For me, it was the fillip that F1 needed after Mercedes’s domination of the turbo-hybrid formula. A change is as good as a rest, and all that. Fans around the world wanted to see a different winner, and they got one.

Just to remind you, of the 59 races held between 2014 and 2016, Mercedes won no fewer than 51, leaving Red Bull five and Ferrari just three. Stunning statistics.

Vettel’s success confirmed that everything that the red cars had shown in pre-season testing was valid. So chapeau tip to the Scuderia – even if it is currently trying to redefine corporate arrogance (thank you, Signor Arrivabene) – for turning its fortunes around so spectacularly.

There was nothing fluky about the success, and as Mercedes newbie Valtteri Bottas said, the Ferraris were faster. Period. (Well, Vettel’s was, anyway. Kimi Raikkonen seemed to be driving in some sort of trance, in a trailing rather than parallel universe.)

But, and here’s the point, Ferrari didn’t dominate. It wasn’t the eighth-tenths ahead of the Mercs that they used to be ahead of their opposition. It was a nip-and-tuck race between pole sitter and early leader Lewis Hamilton and Vettel, until the Englishman’s tires wore out sooner.
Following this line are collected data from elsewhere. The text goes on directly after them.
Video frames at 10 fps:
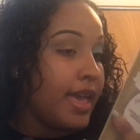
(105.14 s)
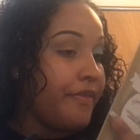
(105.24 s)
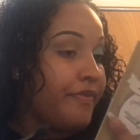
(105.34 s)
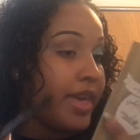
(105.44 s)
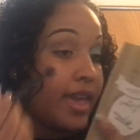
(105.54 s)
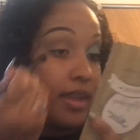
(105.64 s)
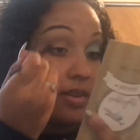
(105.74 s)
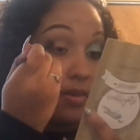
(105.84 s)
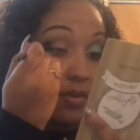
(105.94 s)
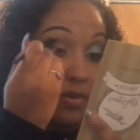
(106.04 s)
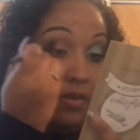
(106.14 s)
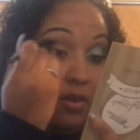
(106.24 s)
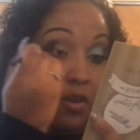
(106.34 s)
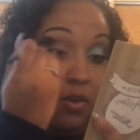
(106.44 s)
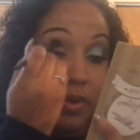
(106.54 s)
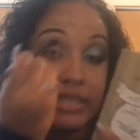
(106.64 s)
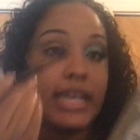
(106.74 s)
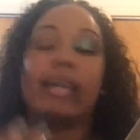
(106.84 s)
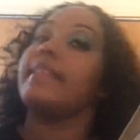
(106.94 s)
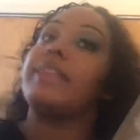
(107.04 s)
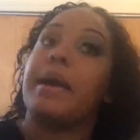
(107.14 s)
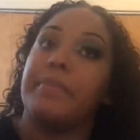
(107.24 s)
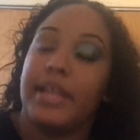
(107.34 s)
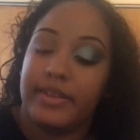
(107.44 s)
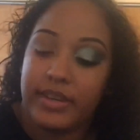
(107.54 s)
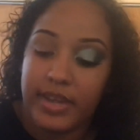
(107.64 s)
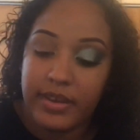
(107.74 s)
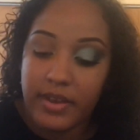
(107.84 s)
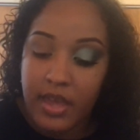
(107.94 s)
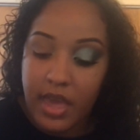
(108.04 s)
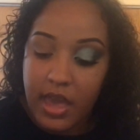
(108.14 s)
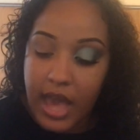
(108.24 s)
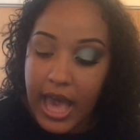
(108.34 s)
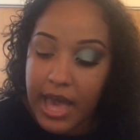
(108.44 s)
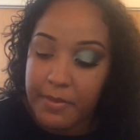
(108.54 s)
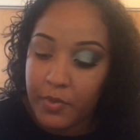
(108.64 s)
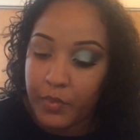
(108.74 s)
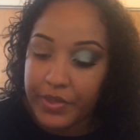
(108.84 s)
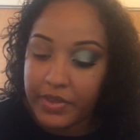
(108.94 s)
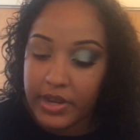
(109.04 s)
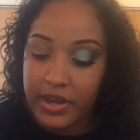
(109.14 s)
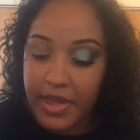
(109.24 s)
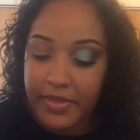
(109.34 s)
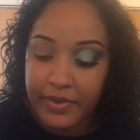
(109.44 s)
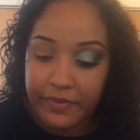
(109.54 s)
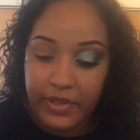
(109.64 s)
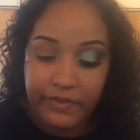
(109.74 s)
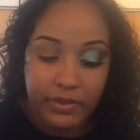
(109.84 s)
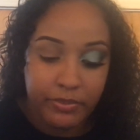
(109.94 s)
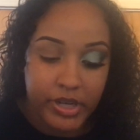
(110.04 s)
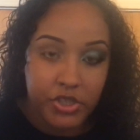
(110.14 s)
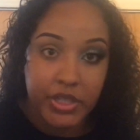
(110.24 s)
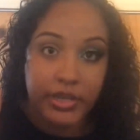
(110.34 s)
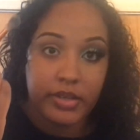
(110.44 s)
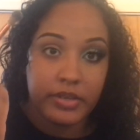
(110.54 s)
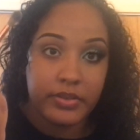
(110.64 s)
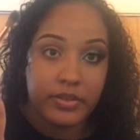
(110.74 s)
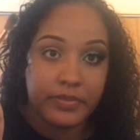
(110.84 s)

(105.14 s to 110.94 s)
And then, once I got that blended in, with another fluffy brush here,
He then got delayed after his pit stop, behind Max Verstappen’s disappointing Red Bull, and that enabled later-stopping Vettel to swap tires and come back out in the lead. So it was close, and there was nothing to suggest that next time around it won’t be the silver car back in front. The lap times between the two marques were evenly matched.

Did it mean that we could expect Ferrari to become the dominant party? Has the baton been passed? Not necessarily…
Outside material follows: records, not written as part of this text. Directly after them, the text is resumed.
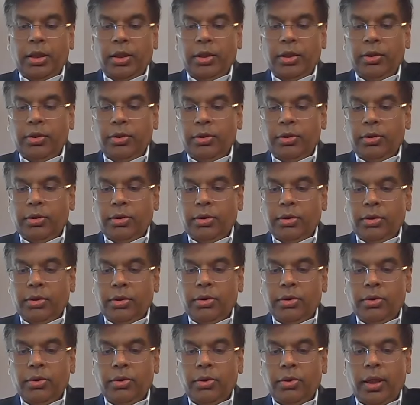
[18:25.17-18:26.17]
you
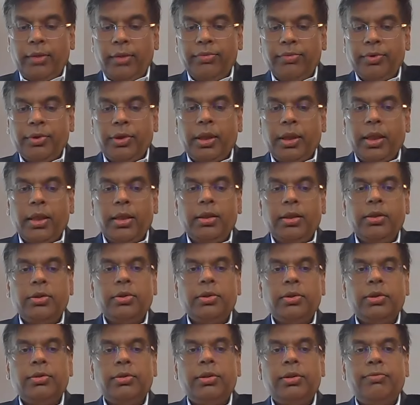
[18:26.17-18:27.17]
you do have to get
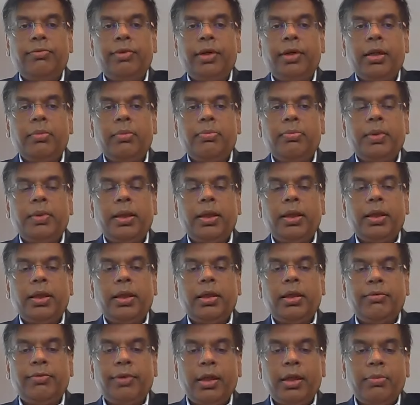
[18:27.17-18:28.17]
into the development
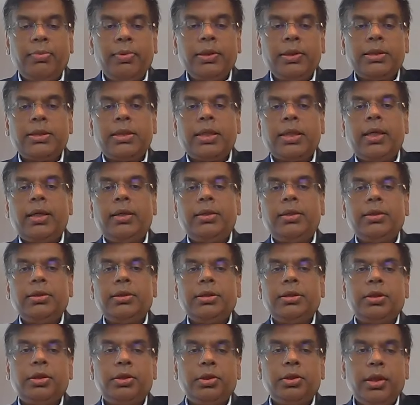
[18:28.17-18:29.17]
and development cycles
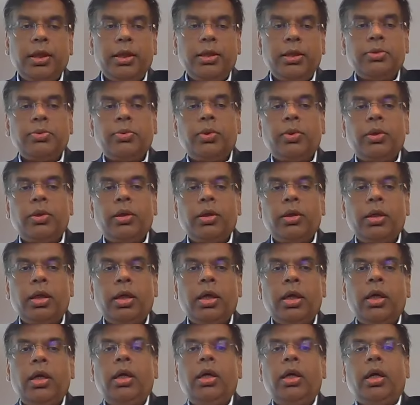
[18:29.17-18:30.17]
in today's world
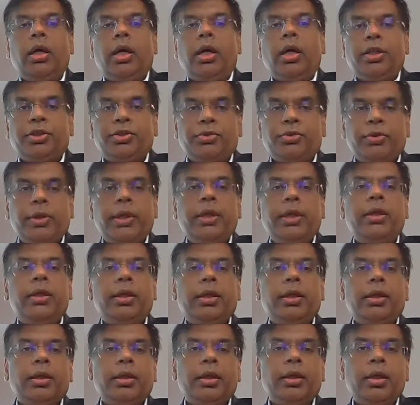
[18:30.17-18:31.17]
are
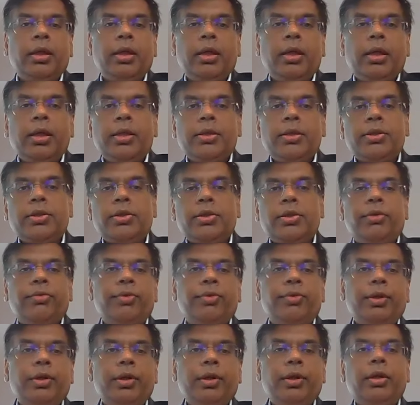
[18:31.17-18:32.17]
shrinking. So if
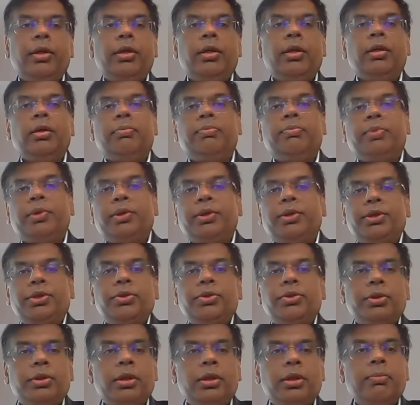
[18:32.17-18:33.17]
you're going to
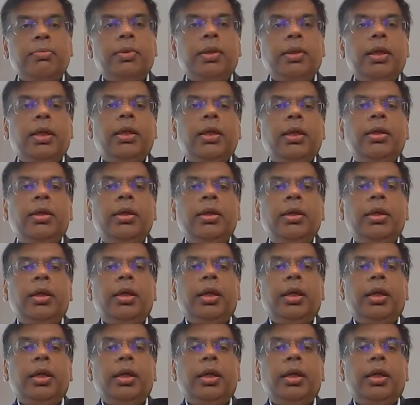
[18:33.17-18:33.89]
pursue something,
Truly I don’t expect that to be the case in 2017, because the SF70H is clearly a very good car and much better than its predecessor. Make no mistake; Mercedes has a fight on its hands. But with luck this is going to be like 2008, when the initiative swung between Ferrari and McLaren throughout the year. That would be something, wouldn’t it? Because that is the best hope for a spectacular year, rather than out and out exciting racing on track.
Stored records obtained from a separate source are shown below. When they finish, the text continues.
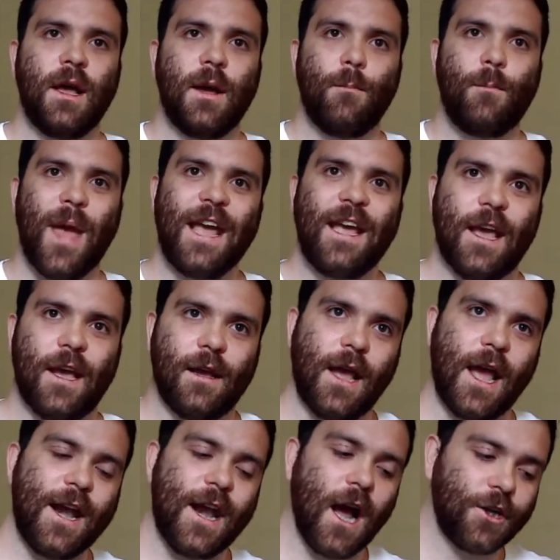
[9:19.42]
banking,
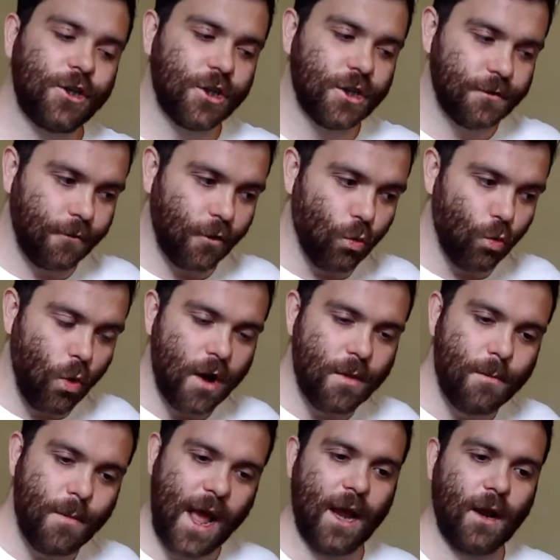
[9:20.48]
and not just for one
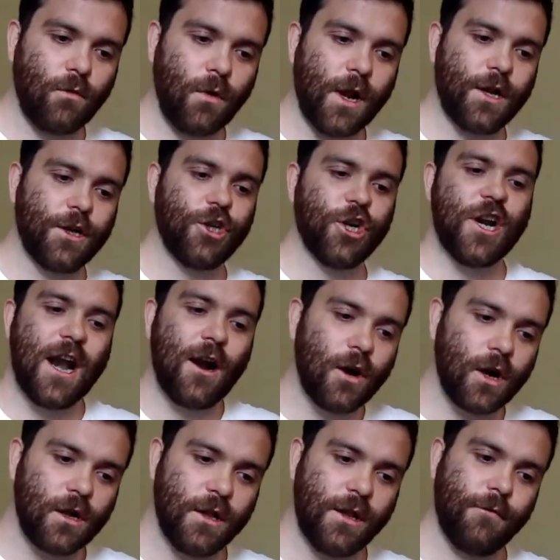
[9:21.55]
bank, right?
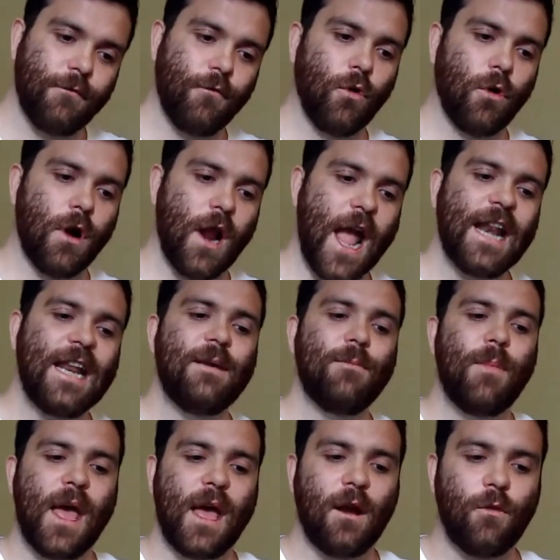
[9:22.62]
Generically for any
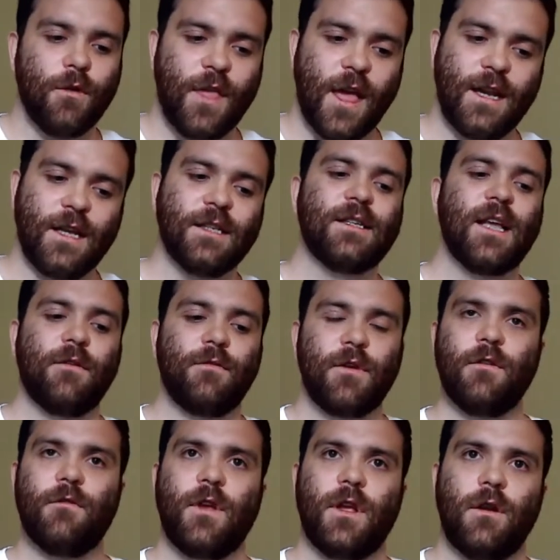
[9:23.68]
bank with any set of
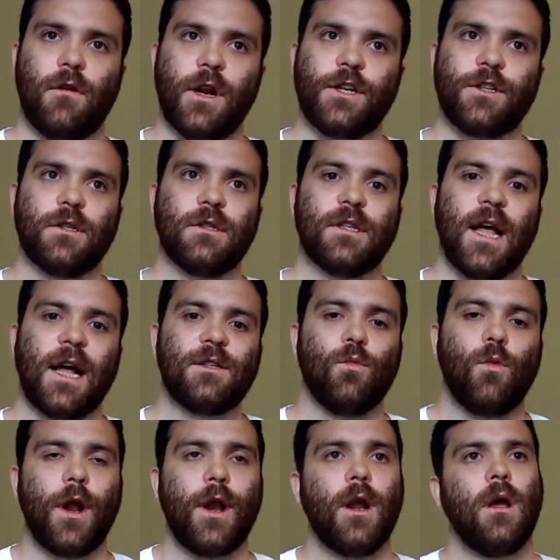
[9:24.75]
configurations. That's
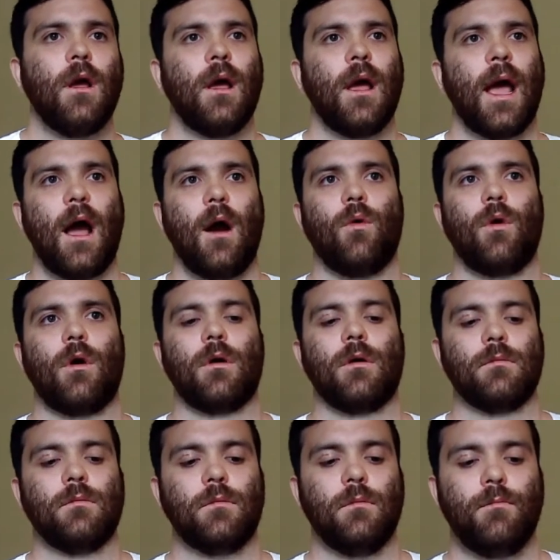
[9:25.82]
what our
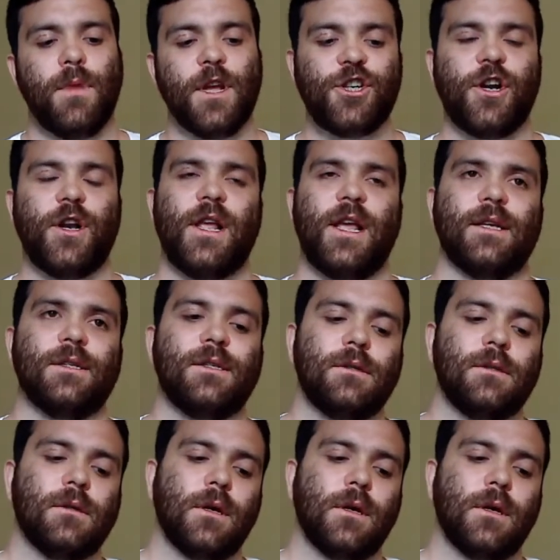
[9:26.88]
mission is.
You had to look down to the battle for 10th between the brilliant Fernando Alonso, the emergent Esteban Ocon and the always quick Nico Hulkenberg before you found any real evidence of racing. With wider cars, much greater downforce and thus grip, that was likely to be the case on a tight track where braking distances would be much reduced. And up front the racing was dull. After lap 18, the first five positions barely changed. Thankfully Alonso’s occupation of 10th place from the 14th to the 51st lap, before he was mugged when his tardy McLaren Honda’s suspension broke, ensured that there was some dramatic wheel-to-wheel battling.

But it’s not all bad news. Some driver’s raved about how much fun the cars are to drive; and they do look good as they get thrown around.

“You could push much harder,” Ferrari’s Sebastian Vettel said. “Usually the first couple of laps you were pushing last year and then the tires were dropping off. Now the tires are still dropping off a bit, but you can keep pushing. You can keep braking at the same point. The car is screaming ‘More, more, more!’ Also, at the end with the harder tires there is hardly any degradation, so it’s really good fun, especially in the fast corners. You could keep going forever. It was a great race and I enjoyed it a lot.”

Seventh placed Sergio Perez added, after his great battle with the Toro Rossos: “Driving these cars is so much fun. You can push a lot harder than in the past and I was doing my fastest laps toward the end of the race.”

So the formula is so far a partial success. The cars might not yet be five seconds a lap faster, as predicted, but Albert Park isn’t the greatest venue to judge outright speed due to its stop-start nature. And while they certainly do look pretty, they can bite. It looks like the grand is back in Grand Prix car.